EXERCISE PROMPT: Please retype the records below exactly, omitting any images.

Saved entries
.....

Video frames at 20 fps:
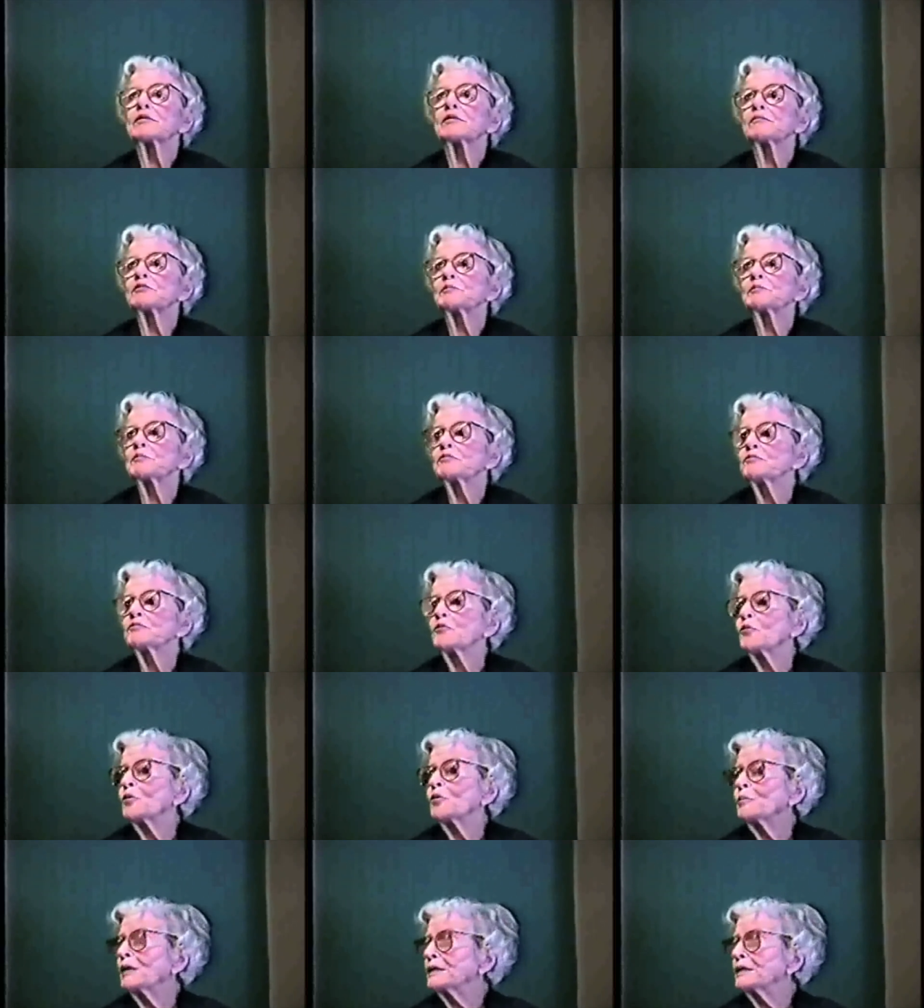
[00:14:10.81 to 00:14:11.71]
It was
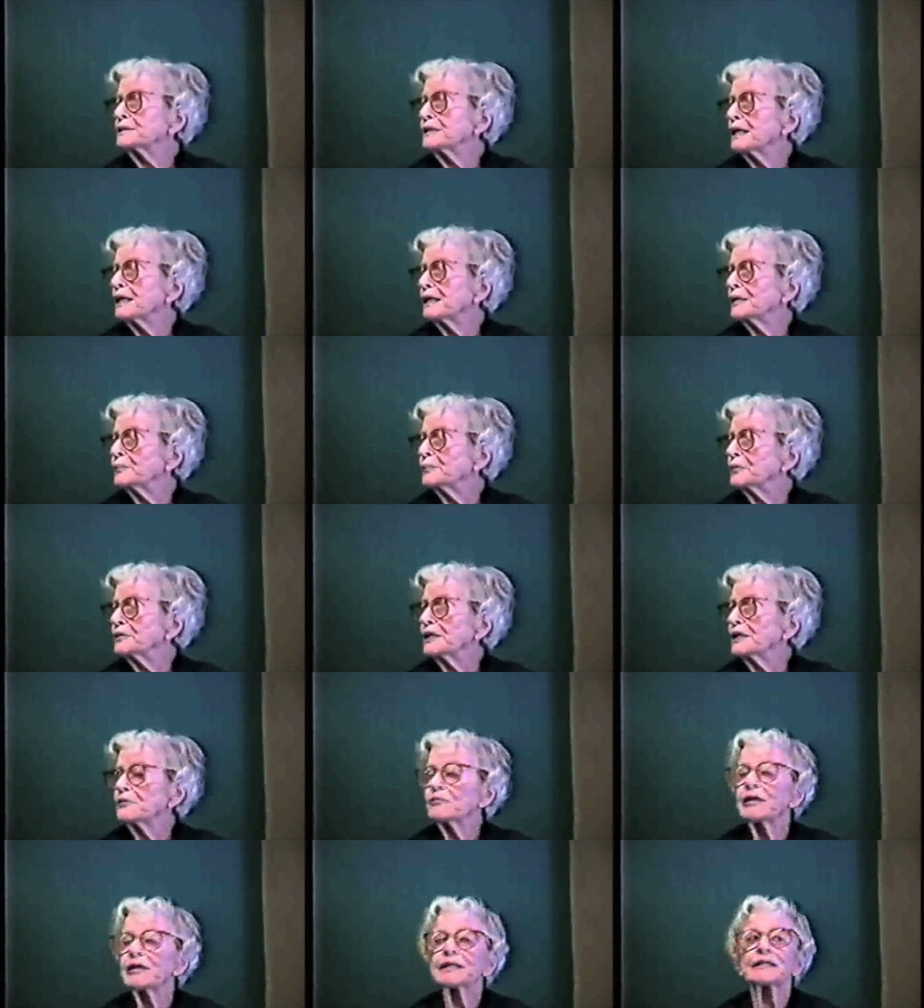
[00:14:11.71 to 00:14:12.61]
before my time, but
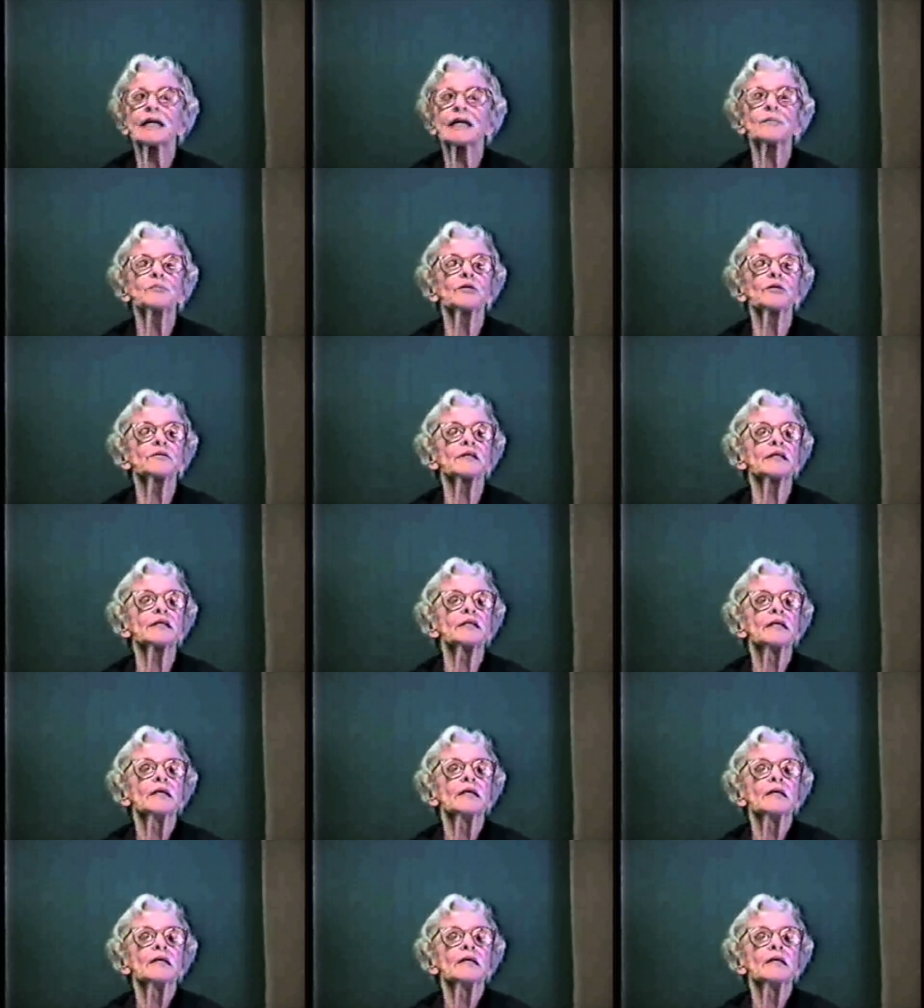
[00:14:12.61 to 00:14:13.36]
I read up on it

.....

TASK ANSWER:
Video frames at 20 fps:
[00:14:10.81 to 00:14:11.71]
It was
[00:14:11.71 to 00:14:12.61]
before my time, but
[00:14:12.61 to 00:14:13.36]
I read up on it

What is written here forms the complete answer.